Used download_koterniak_2020.sh
to download the SRR listed in the metadata
table. Note, also downloaded the Kaletsky (2018) data (the Koterniak data was downloaded with the older fastq-dump
, the Kaletsky data with fasterq-dump
, as some of the bigger files failed to download). However, most of the Kaletsky (2018) files are single-end reads, not processing them here (maybe later version).
Used star_index.sh
to create index (saved along with references), and dsq_star_align.sh
to align. Note, did not use option to sort BAMs as it kept running out of memory. The dSQ jobs are defined in joblist_align
and re_joblist_align
(bigger samples that need more time). Job was then created with:
dsq --job-file src/joblist_align.txt --mem 20GB --cpus-per-task 10 -t 5:00:00 --mail-type ALL
dsq --job-file src/re_joblist_align.txt --mem 20GB --cpus-per-task 10 -t 23:50:00 --mail-type ALL
After this, bams were sorted and indexed with the dSQ sort_bams.sh
and joblist_sortindex.txt
, using:
dsq --job-file src/joblist_sortindex.txt --mem 20GB --cpus-per-task 5 -t 23:50:00 --mail-type ALL
The SJ files created by STAR and the sorted indexed bams were transferred and renamed manually based on description in GEO:
Accession | Description | Run | Short Name |
---|---|---|---|
GSM2836730 | muscle_TRAP_rep_1 | SRR6238092 | muscle_6238092 |
GSM2836731 | muscle_TRAP_rep_2 | SRR6238093 | muscle_6238093 |
GSM2836732 | intestine_TRAP_rep_1 | SRR6238094 | intestine_6238094 |
GSM2836733 | intestine_TRAP_rep_2 | SRR6238095 | intestine_6238095 |
GSM2836734 | neuronal_TRAP_rep_1 | SRR6238096 | neurons_6238096 |
GSM2836735 | neuronal_TRAP_rep_2 | SRR6238097 | neurons_6238097 |
GSM2836736 | serotonin_TRAP_rep_1 | SRR6238098 | serotonergic_6238098 |
GSM2836737 | serotonin_TRAP_rep_2 | SRR6238099 | serotonergic_6238099 |
GSM2836738 | dopamine_TRAP_rep_1 | SRR6238100 | dopaminergic_6238100 |
GSM2836739 | dopamine_TRAP_rep_2 | SRR6238101 | dopaminergic_6238101 |
note we don't continue processing samples SRR6238102-6238111 here as they are the input (whole worm) for each of these samples.

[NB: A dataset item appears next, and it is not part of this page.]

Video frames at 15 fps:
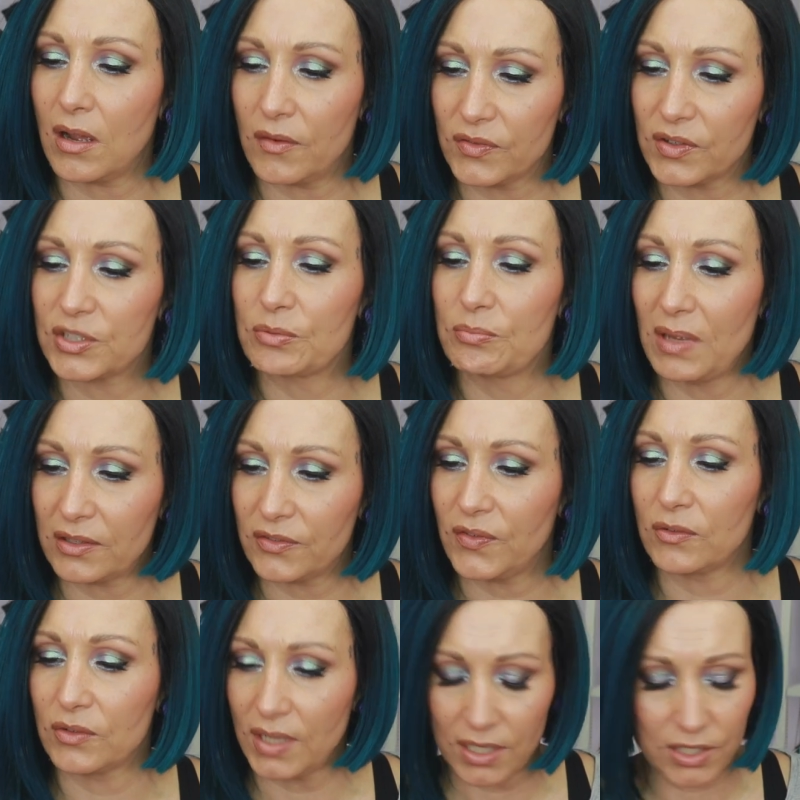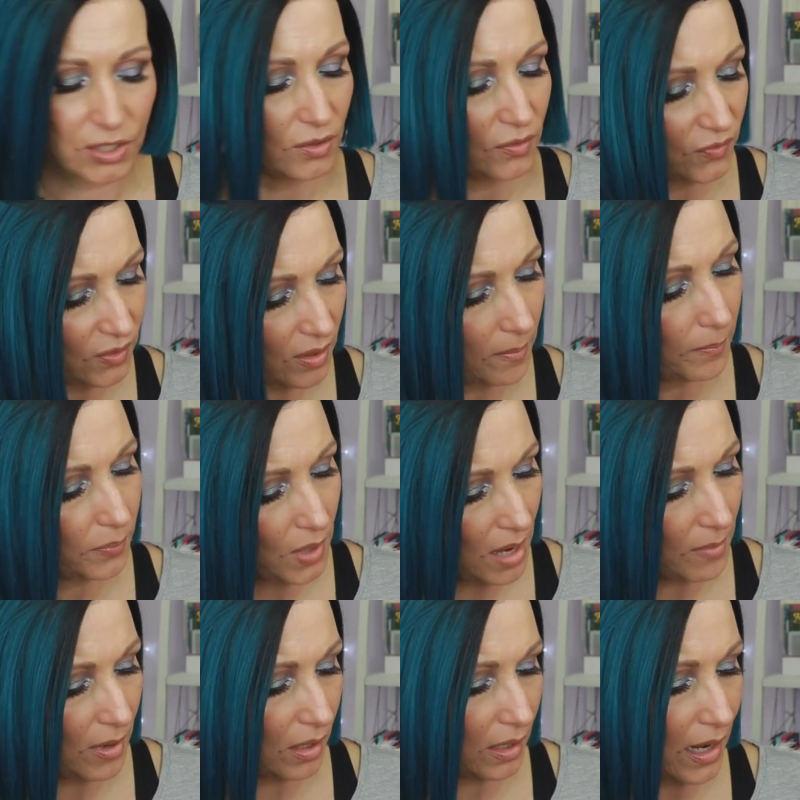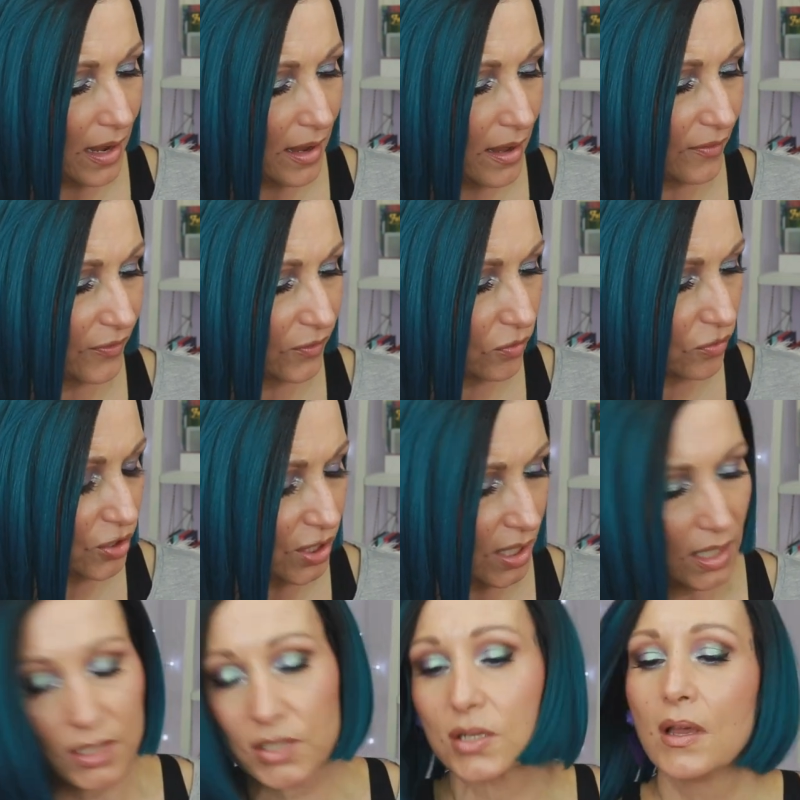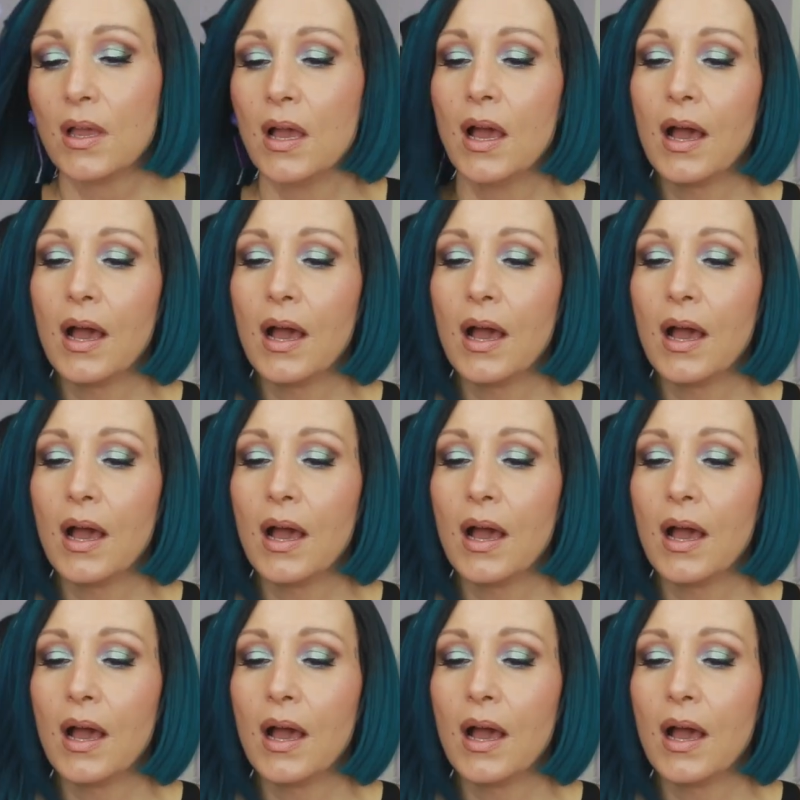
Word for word: Coverage Matte Foundation from Primark. I have two shades.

Stringtie quantification with src/stringtie.sh
, then export the TPMs with summarize_stringtie_q.R
(ran manually on cluster). That gives us the intermediates/240827_strq_outs/240828_tx_TPM.tsv
file.
Manually deleted the first header transcript_id\t
so that the header starts with sample names.
Finally, run src/suppa_psi.sh
to get PSI per event and src/suppa_dpsi.sh
for deltaPSI, analyze in repo suppa_events
along with the neuronal quantifications.